>>

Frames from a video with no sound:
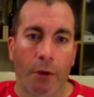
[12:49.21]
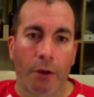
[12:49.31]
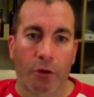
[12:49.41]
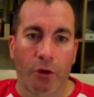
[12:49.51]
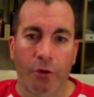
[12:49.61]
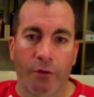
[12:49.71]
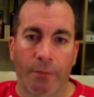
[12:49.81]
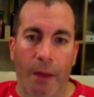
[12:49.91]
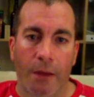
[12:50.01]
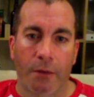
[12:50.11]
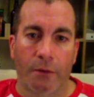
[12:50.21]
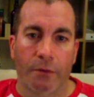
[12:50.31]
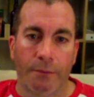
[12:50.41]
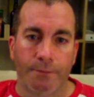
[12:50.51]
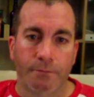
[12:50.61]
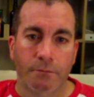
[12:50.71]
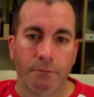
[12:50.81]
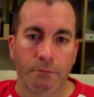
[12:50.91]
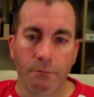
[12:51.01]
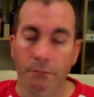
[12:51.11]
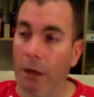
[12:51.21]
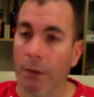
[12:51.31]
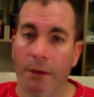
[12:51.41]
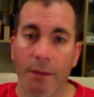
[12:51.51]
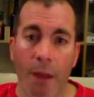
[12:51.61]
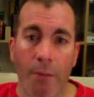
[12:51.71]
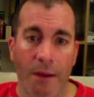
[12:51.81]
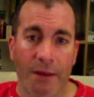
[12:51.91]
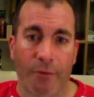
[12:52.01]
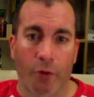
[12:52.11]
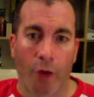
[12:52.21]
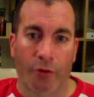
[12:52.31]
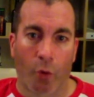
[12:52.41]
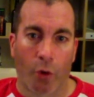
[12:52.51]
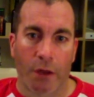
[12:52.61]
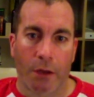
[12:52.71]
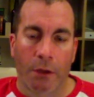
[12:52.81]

well I got good news and bad news, and I'm like, in my mind he hasn't even gone to court yet.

<<

--- WORK ORDER ---
Pictures are to be left out; the records above must be repeated word for word.

--- RESPONSE TO THE TASK ---
Frames from a video with no sound:
[12:49.21]
[12:49.31]
[12:49.41]
[12:49.51]
[12:49.61]
[12:49.71]
[12:49.81]
[12:49.91]
[12:50.01]
[12:50.11]
[12:50.21]
[12:50.31]
[12:50.41]
[12:50.51]
[12:50.61]
[12:50.71]
[12:50.81]
[12:50.91]
[12:51.01]
[12:51.11]
[12:51.21]
[12:51.31]
[12:51.41]
[12:51.51]
[12:51.61]
[12:51.71]
[12:51.81]
[12:51.91]
[12:52.01]
[12:52.11]
[12:52.21]
[12:52.31]
[12:52.41]
[12:52.51]
[12:52.61]
[12:52.71]
[12:52.81]

well I got good news and bad news, and I'm like, in my mind he hasn't even gone to court yet.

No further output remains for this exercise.